CD-Kritik Zur Startseite

The Tragically Hip


Phantom Power


(Universal) [8-98]
In letzter Zeit verleihe ich gerne Auszeichnungen: hierfür gibt´s zumindest ein silbernes Sportabzeichen. Spröder Schrammel-Rock mit klagender Eddie-Ich-trag-das-ganze-Leid-der-Welt-auf-meinen-Schultern-Vedder-Stimme. Ein bißchen versponnen, ein bißchen versunken: eine CD für kontemplative Stunden, wenn die Tanke zu hat, der Fluppenautomat klemmt oder die Nudeln verkocht sind.

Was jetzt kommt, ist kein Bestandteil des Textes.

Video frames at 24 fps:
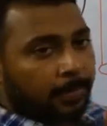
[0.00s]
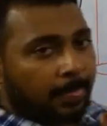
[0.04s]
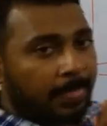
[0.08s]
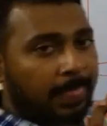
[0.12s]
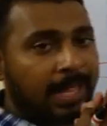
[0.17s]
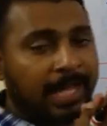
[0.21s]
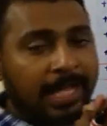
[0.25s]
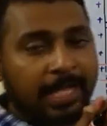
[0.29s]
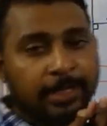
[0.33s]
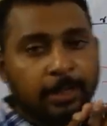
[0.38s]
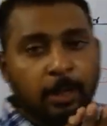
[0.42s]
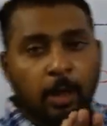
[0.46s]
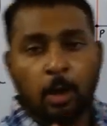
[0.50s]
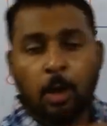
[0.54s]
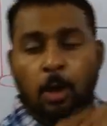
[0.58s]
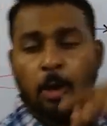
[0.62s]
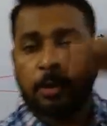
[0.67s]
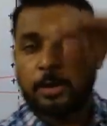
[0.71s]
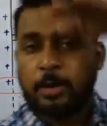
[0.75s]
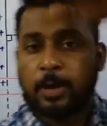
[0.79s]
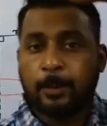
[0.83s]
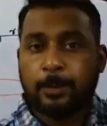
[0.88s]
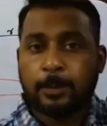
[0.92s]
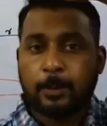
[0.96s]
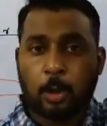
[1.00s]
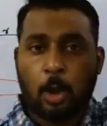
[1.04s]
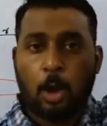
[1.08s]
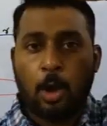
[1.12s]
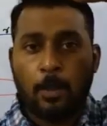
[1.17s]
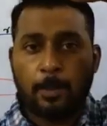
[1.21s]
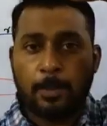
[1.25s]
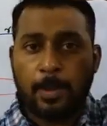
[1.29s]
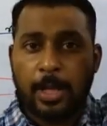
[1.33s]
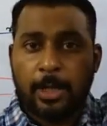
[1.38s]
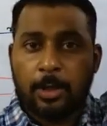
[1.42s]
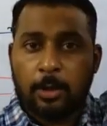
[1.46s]
And on the
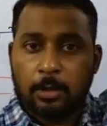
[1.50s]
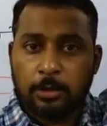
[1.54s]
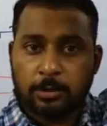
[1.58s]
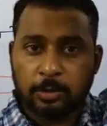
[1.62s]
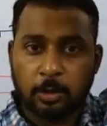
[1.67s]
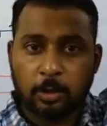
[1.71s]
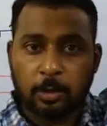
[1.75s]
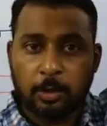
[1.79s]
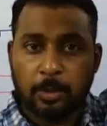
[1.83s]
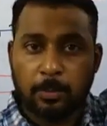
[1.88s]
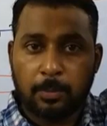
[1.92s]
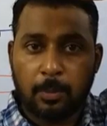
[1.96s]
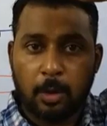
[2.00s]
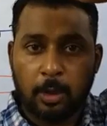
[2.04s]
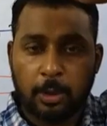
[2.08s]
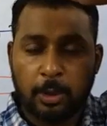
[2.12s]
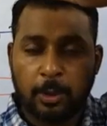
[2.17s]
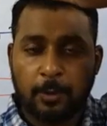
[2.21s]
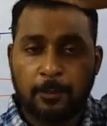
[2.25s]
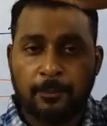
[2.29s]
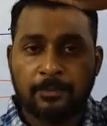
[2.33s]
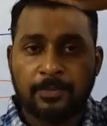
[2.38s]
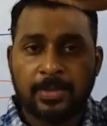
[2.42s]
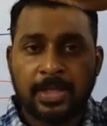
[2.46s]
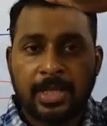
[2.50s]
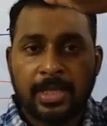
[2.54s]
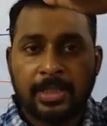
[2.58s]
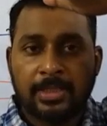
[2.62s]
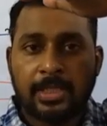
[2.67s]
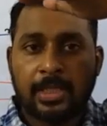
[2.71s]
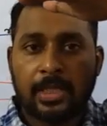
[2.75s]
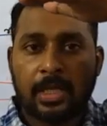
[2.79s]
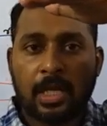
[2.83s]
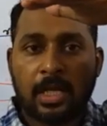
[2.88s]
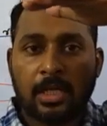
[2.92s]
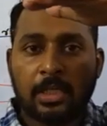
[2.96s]
top and also on the bottom,
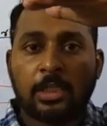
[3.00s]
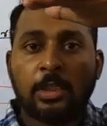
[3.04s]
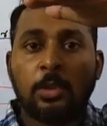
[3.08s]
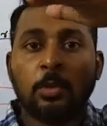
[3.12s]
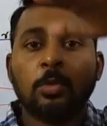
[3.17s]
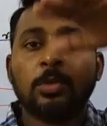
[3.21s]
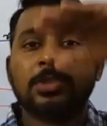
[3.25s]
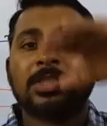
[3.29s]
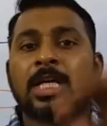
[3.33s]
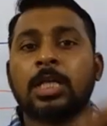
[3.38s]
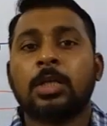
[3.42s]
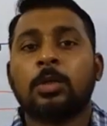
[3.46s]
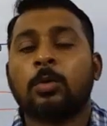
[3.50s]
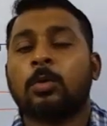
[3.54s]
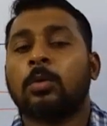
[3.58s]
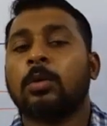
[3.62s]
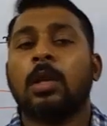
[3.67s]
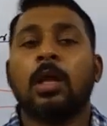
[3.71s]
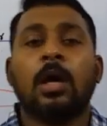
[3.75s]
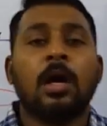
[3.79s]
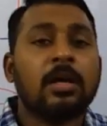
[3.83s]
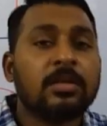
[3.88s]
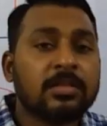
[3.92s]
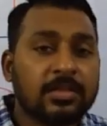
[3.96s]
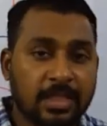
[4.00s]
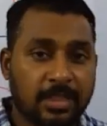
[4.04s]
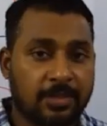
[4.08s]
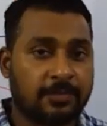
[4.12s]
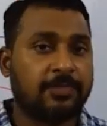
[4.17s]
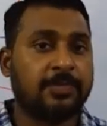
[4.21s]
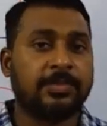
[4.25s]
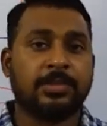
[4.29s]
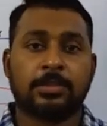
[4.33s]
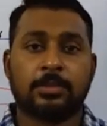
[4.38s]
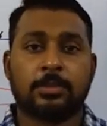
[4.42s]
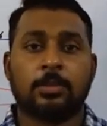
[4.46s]
there are two circular
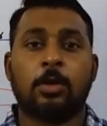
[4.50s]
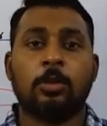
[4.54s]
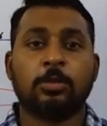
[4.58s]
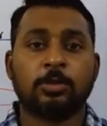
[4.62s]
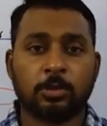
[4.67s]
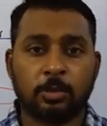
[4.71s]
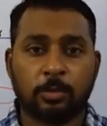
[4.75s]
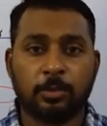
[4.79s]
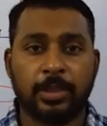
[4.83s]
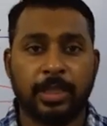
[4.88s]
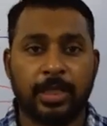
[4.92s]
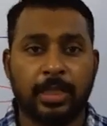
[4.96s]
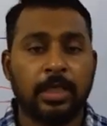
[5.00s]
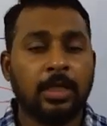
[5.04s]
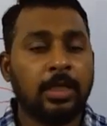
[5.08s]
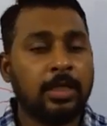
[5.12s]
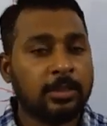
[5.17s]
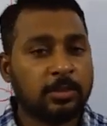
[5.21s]
surfaces also there.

Tragically Hip kommen aus Kanada, das ja bekanntlich so heißt, weil kaana da ist (ich weiß, der war nicht so gut) - aber irgendwoher muß doch die - zugegeben - wohltuende Unaufgeregtheit des Quintetts kommen. Speedmäßig bewegen sich ihre Songs in mittlerem Fahrwasser, und die mäßige Brachialität läßt sie z.T. britischem Gitarrenpop näher stehen als amerikanischem Grunge. Mir fehlen allerdings vor allem eingängige Melodien (ich geb´s zu), originelle Einfälle und generell mehr Pfiff. Vor allem die erste Hälfte des Albums (bis einschließlich Take 6) kann man glatt vergessen: solide, aber nicht sonderlich originelle Handarbeit ohne Schmackes.

Richtig Zug entwickelt die Band erst etwa mit "Fireworks" und "Vapour Trails", wenn sie stärker aufs Gas tritt und etwas Schärfe in nun dankenswerterweise straffer geführte Songs bringt. Auch die Ballade "The Rules" steht den Fünfen besser zu Gesicht als die gepflegte Mittelmäßigkeit des Gros´ ihrer Stücke: hier entwickeln sie sogar eine countryeske, poetische Ader. "Chagrin Falls" erhebt die verschrobene Seite der Tragically Hip vollends zur Tugend und schafft damit einen Song mit Ecken und Kanten, der sich auch endlich mehr im Ohr festhakt. Jetzt zeigen die "Hippers" (wie sie sicherlich von eingefleischten Fans genannt werden) auch, daß sie durchaus mit Rhythmen kreativ umgehen können.

Aber ich bleib dabei: im Zweifelsfall eher tragisch als hip.